(Data items)

***

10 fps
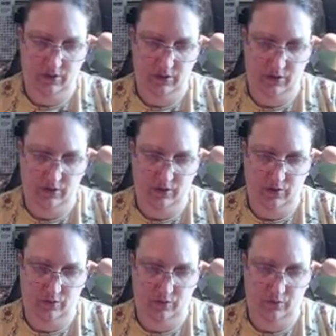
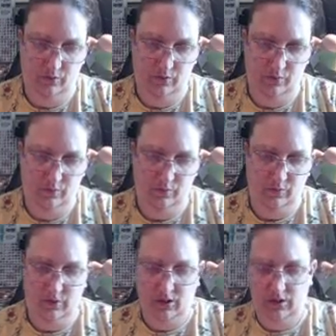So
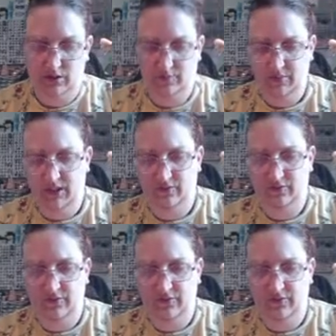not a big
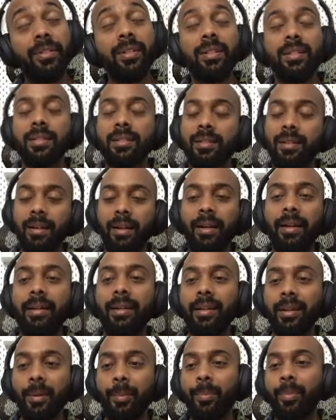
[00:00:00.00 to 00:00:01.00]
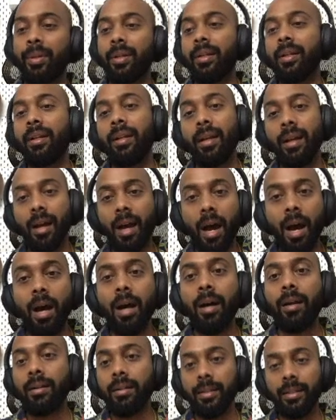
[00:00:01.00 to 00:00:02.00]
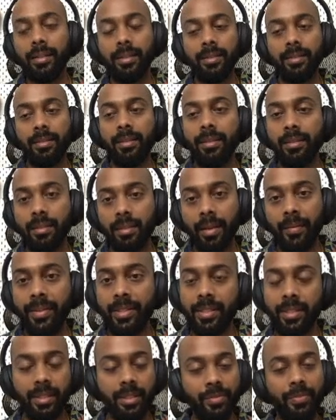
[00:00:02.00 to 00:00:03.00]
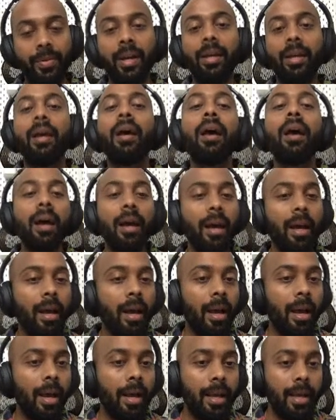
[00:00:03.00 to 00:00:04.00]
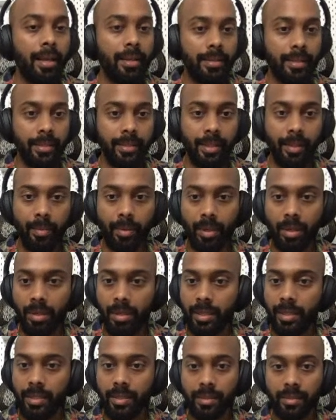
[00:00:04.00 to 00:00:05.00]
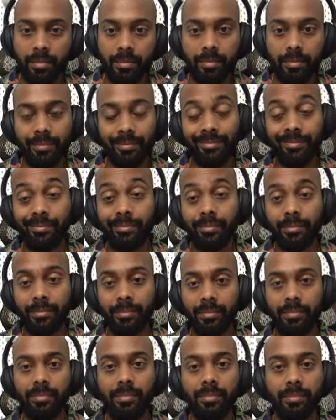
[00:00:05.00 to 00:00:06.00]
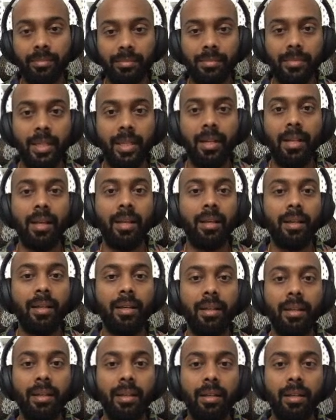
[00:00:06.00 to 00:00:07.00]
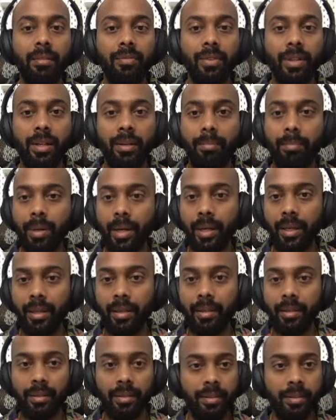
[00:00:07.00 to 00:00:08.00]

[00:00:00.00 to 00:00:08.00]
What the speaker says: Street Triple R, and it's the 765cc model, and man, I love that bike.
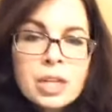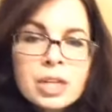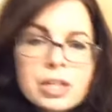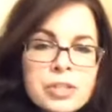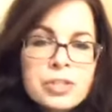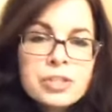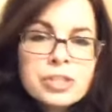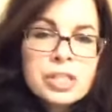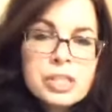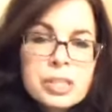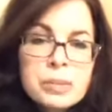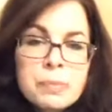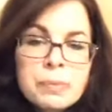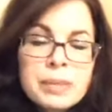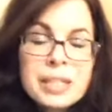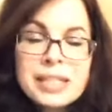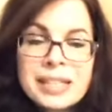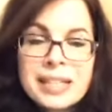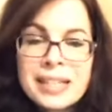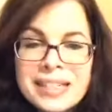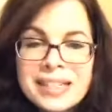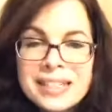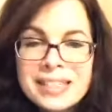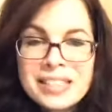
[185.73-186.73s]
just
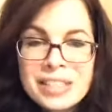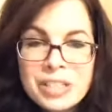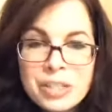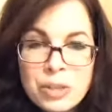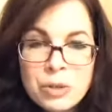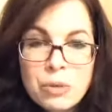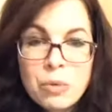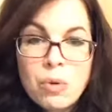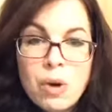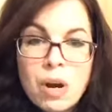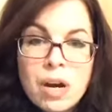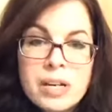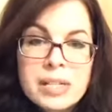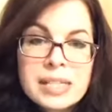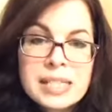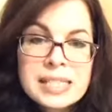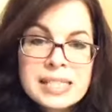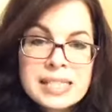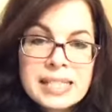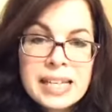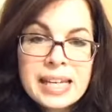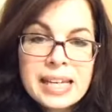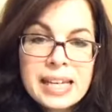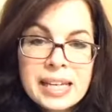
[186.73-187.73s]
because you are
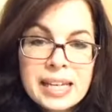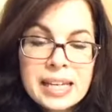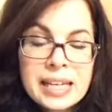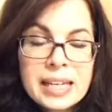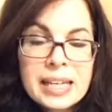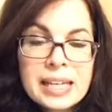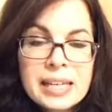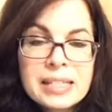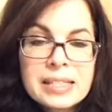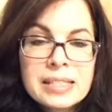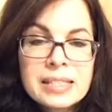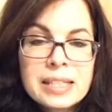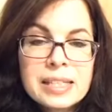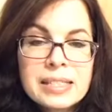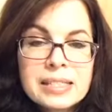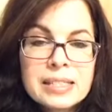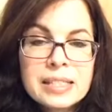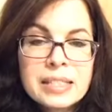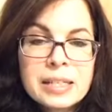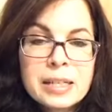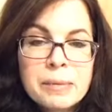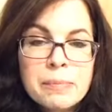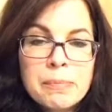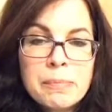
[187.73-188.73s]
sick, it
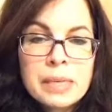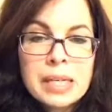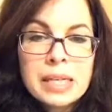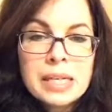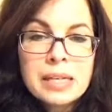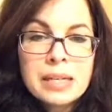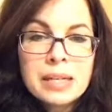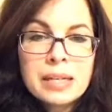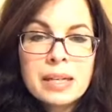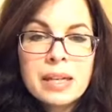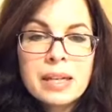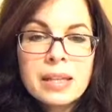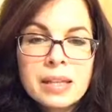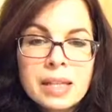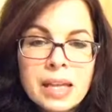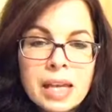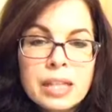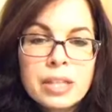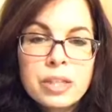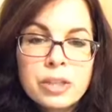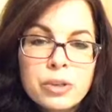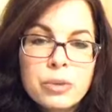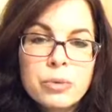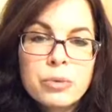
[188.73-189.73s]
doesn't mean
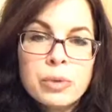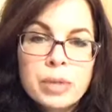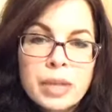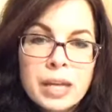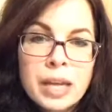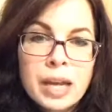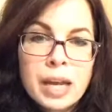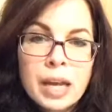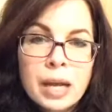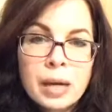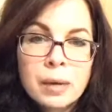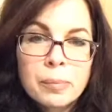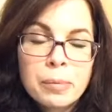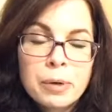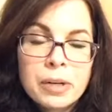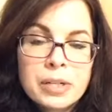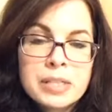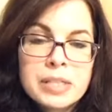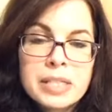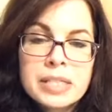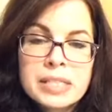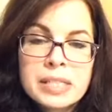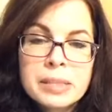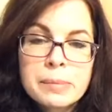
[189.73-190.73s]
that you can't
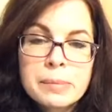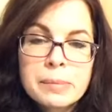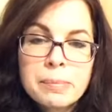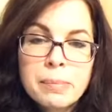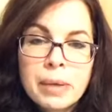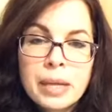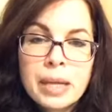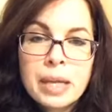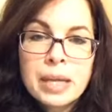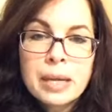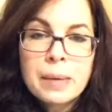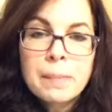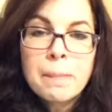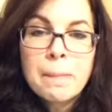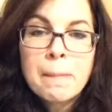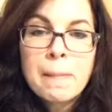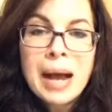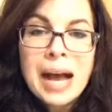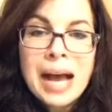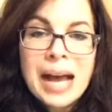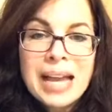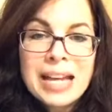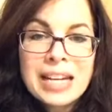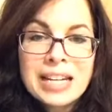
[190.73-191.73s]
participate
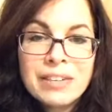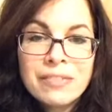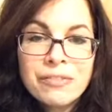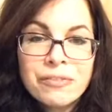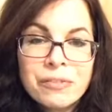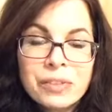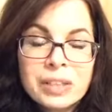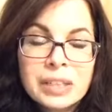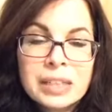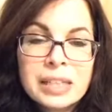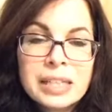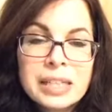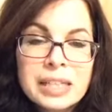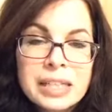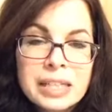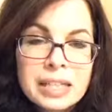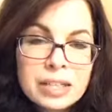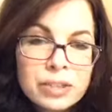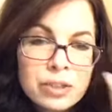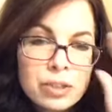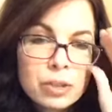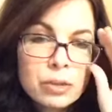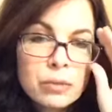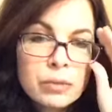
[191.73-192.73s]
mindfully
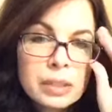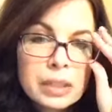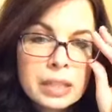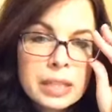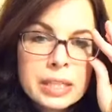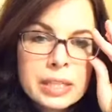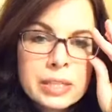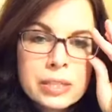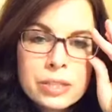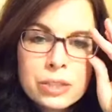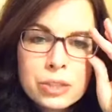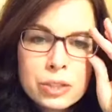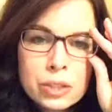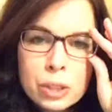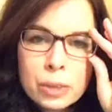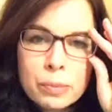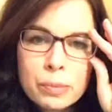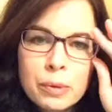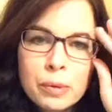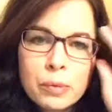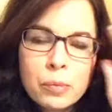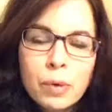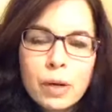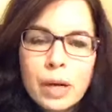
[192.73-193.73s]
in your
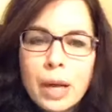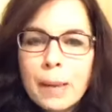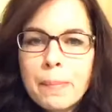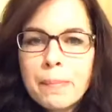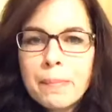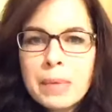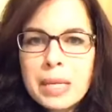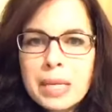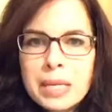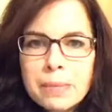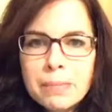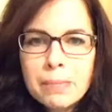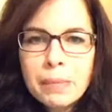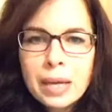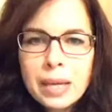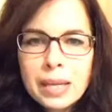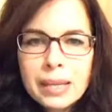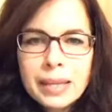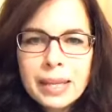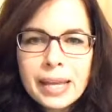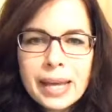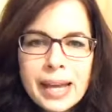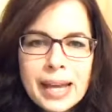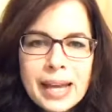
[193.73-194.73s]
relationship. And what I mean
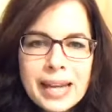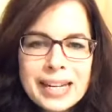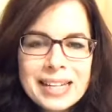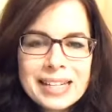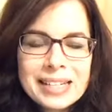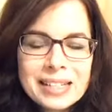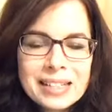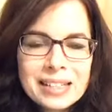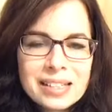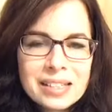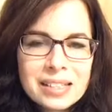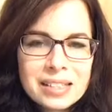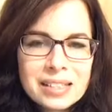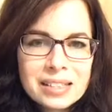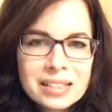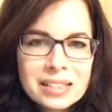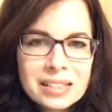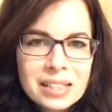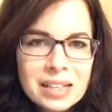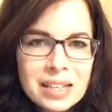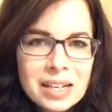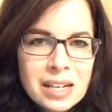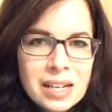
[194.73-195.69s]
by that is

***

__Your assignment__.
Return exactly, and only, the lines that run from the line containing "[00:00:02.00 to 00:00:03.00]" to the last line of the entries above, both ends included, with pictures left out.

__Response to this exercise__.
[00:00:02.00 to 00:00:03.00]
[00:00:03.00 to 00:00:04.00]
[00:00:04.00 to 00:00:05.00]
[00:00:05.00 to 00:00:06.00]
[00:00:06.00 to 00:00:07.00]
[00:00:07.00 to 00:00:08.00]

[00:00:00.00 to 00:00:08.00]
What the speaker says: Street Triple R, and it's the 765cc model, and man, I love that bike.
[185.73-186.73s]
just
[186.73-187.73s]
because you are
[187.73-188.73s]
sick, it
[188.73-189.73s]
doesn't mean
[189.73-190.73s]
that you can't
[190.73-191.73s]
participate
[191.73-192.73s]
mindfully
[192.73-193.73s]
in your
[193.73-194.73s]
relationship. And what I mean
[194.73-195.69s]
by that is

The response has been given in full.